[I find the damnedest and most interesting things in my journal, long forgotten. David Poynter was one of my “past lives.”]
Monday, June 8, 2009
Yesterday, picked up Morley Callaghan’s That Summer In Paris, about the author’s friendship with Papa – at least, that is the aspect that interested me. I am about halfway through it, enjoying it (appreciating it) more than I would have thought I would. I vaguely remember something about the fight where Callaghan knocked down Hemingway while Fitzgerald left around go on and on, and it’s clear that the publisher counted on that story selling the book.
But I picked up this book to ask a simple question. Why am I always so moved at the thought of Hemingway’s valiant life? I know his reputation for being rude, abusive, self parodying (unintentionally), and all that. But – I’m on his side, all the time. I have come to fiercely identify with him even when objectively he’s wrong. Why is that? Always we are Lincoln men, Hay said, or Nicolay but I think Hay. Always I am Papa’s man. Why is that?
Thursday, June 11
On Monday I asked a question but could not make myself stay for an answer. Always I am Papa’s man. Why is that, and why does his valiant life so move me, when earlier it did not?
I don’t think I should ask papa. David, Joseph – anybody who knows – what is it all about?
Yes, David because it takes a writer. I didn’t quite read him, you know. He was becoming well-known as I was ending my life, but I wasn’t particularly interested – wasn’t particularly in sympathy with – the problems of young people in the new postwar world. They were in a most violently disruptive phase, savagely rejecting the world that had brought them the war, and a considerable number of babies were going out with the bathwater.
With Hemingway as with Yeats, you met him moving backwards from his last work. Therefore you saw him as no one – especially himself – ever saw him. And Hemingway who wrote For Whom The Bell Tolls, and The Old Man And The Sea, and Islands In The Stream, and even To Have And Have Not, did not exist in my time. Nor did the author of A Farewell To Arms and – especially – The Sun Also Rises exist in my mental world. If I did not pay attention to him, he could not directly influence me, of course.

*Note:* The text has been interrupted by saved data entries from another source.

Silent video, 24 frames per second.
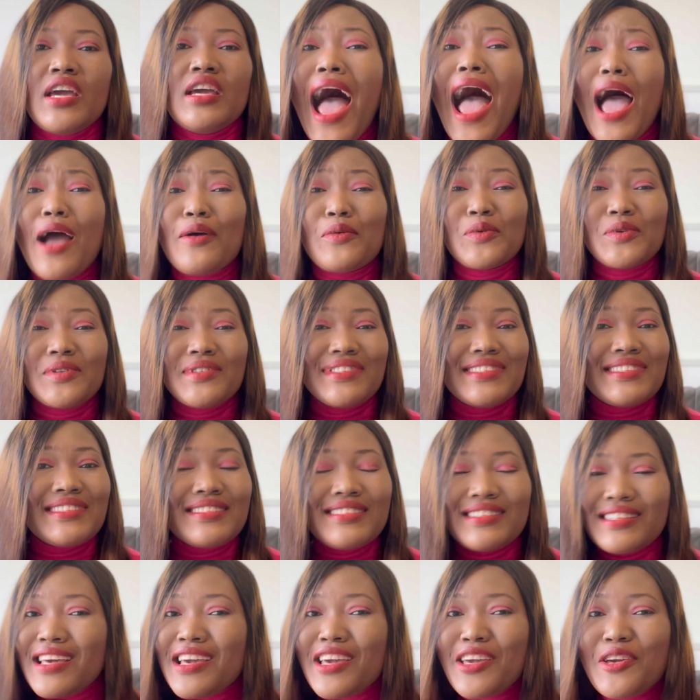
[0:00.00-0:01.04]
I will
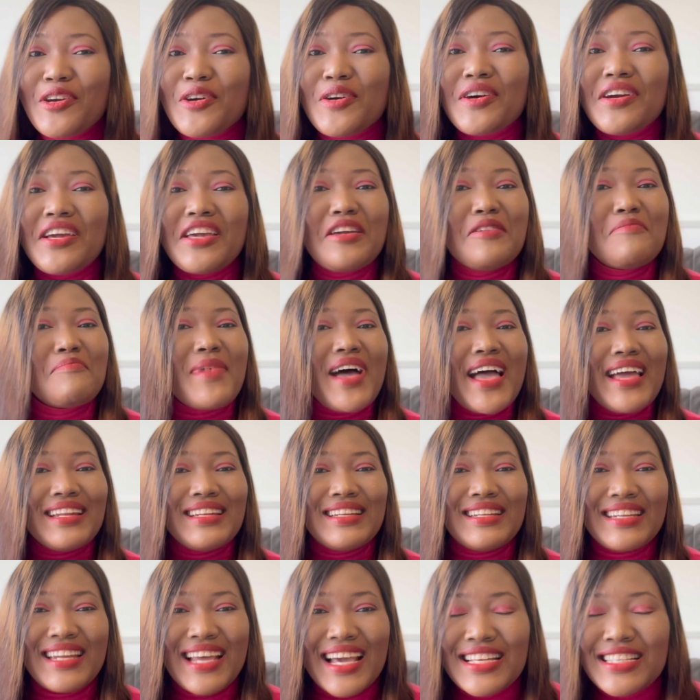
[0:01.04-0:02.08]
see you in my
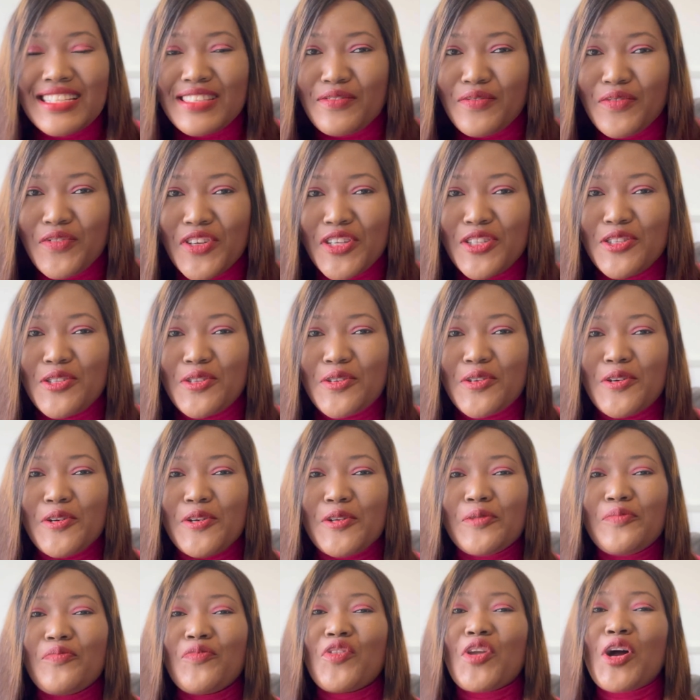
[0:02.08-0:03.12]
next
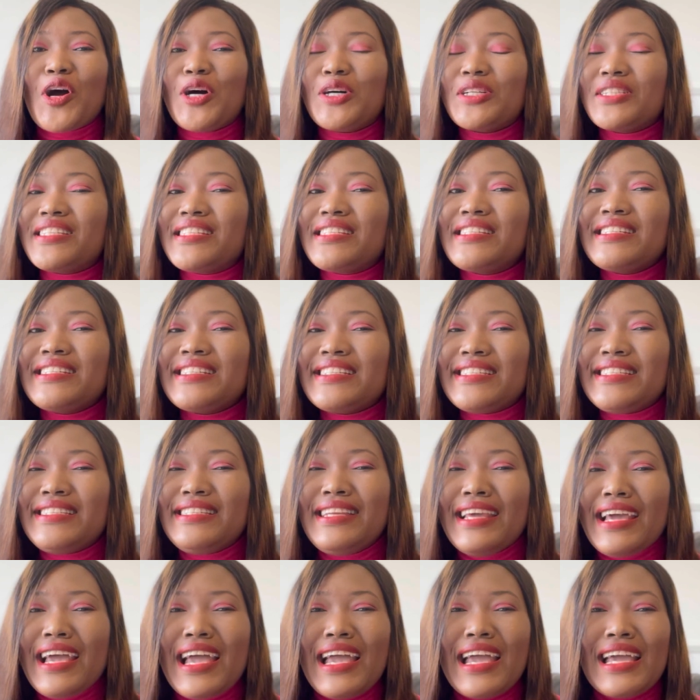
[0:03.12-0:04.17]
video. Until
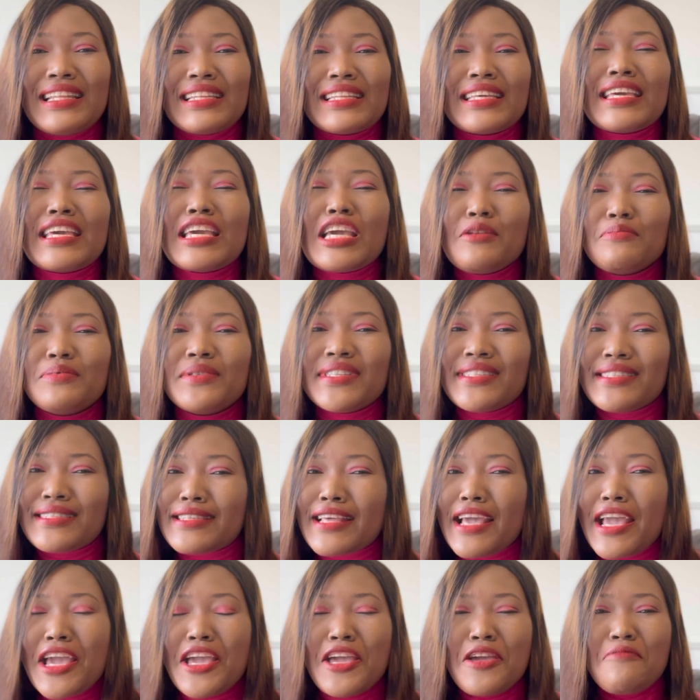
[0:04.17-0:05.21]
then, keep
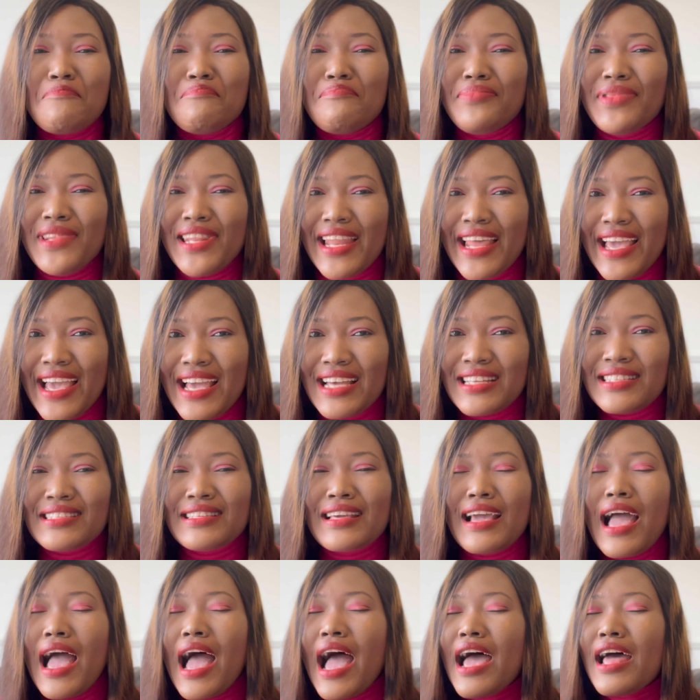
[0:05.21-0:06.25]
staying blessed.
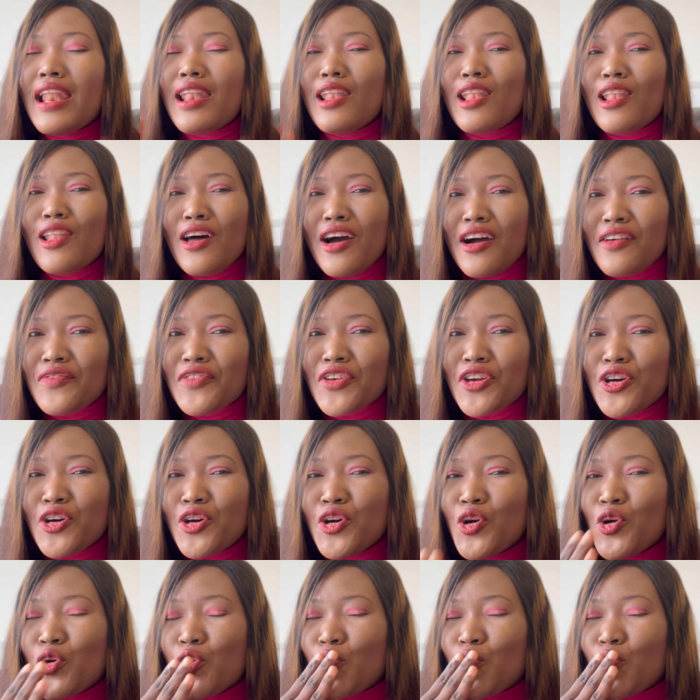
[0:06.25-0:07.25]
I love you.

Not that I did not know his name. Who could not know his name? But to know the name and reputation of Fitzgerald, say, is after all not to be influenced by him, necessarily. It may amount merely to being biased against him by what one heard or read.
All right. So – his effect on me?
Consider merely what he is to you. A partisan in some of your causes, and a representative of what you will never be, but admire, in other respects.
The physical man.
Well, just think what you were thinking yesterday. All that physical pleasure – too much trouble! All that pleasure seeking, experience-seeking, making his way – too much trouble. Not you, not your life.
No, not remotely. What we have in common is reading a lot.
Well, a little more than that. Hemingway was very attractive to, and attracted by, women, and regardless how he talked about sex, he was drawn to them by magnetism and by what they elicited in him, not mere physical appetite. In fact his physical appetite often confused him and left him unable to perceive or obtain what he wanted and needed from them.
And then, there’s his contrarian tendencies. He was in fundamental opposition to the intellectual currents of his age. He strongly suspected that “intellectualism” was corrupt at its source (and I would agree) but did not have the fundamentals, the credentials, to establish counter-movement except in so far as individuals could perceive it from his writings or – much more doubtfully – in his life.
Then there is that attractive force, the consistent helpfulness, the tentative belief in others until they proved him wrong. And his eagerness to be on equal terms with those he recognized (rightly or wrongly) as great. It came out looking like he had to be champ but it went in looking like, he had to deserve a place at the table, and doubted himself often and fiercely.
And there are the depressions. And the ungovernable rages. And the concussions. And the love of good writing. And the longing for companionship. Enough?
Quite a list. Surely many people share that list.
Are not many people his admirers? But how many of them assume the ability to contact him?
I’ll grant you that. There is his non-socialist, non-political sympathy with the victims of socially organized injustice, too. Remarkable that he kept it, having spent so much time among the rich, and having married rich, unfortunately.
Speaking as a sort of ex-socialist, that is another aspect of his reputation that was off-putting, you know. At a time that seemed to call for social solidarity, he seemed content with stories of individual bravery or betrayal, taking the scene for granted.
But I have showed that The Sun Also Rises is
Yes but I didn’t have you there then to explain it! And perhaps I could have seen it even if I had had you there (as, in a sense, I do).
In any case, surely you can see that the honest reporter, that day-dreaming self-romanticize her, the craftsman, all appeals to you.
The anti-fascist, anti-communist, clear-eyed observer?
And even when you differ so strongly, you have been where his times left him.
Yes. And anyway he was still searching.
Yes. As you pointed out in your little essay about the soul. Now, another time (for you are tired now) you might ask why Hemingway resonates to you. It isn’t as simple as that you are in the body and interested in him.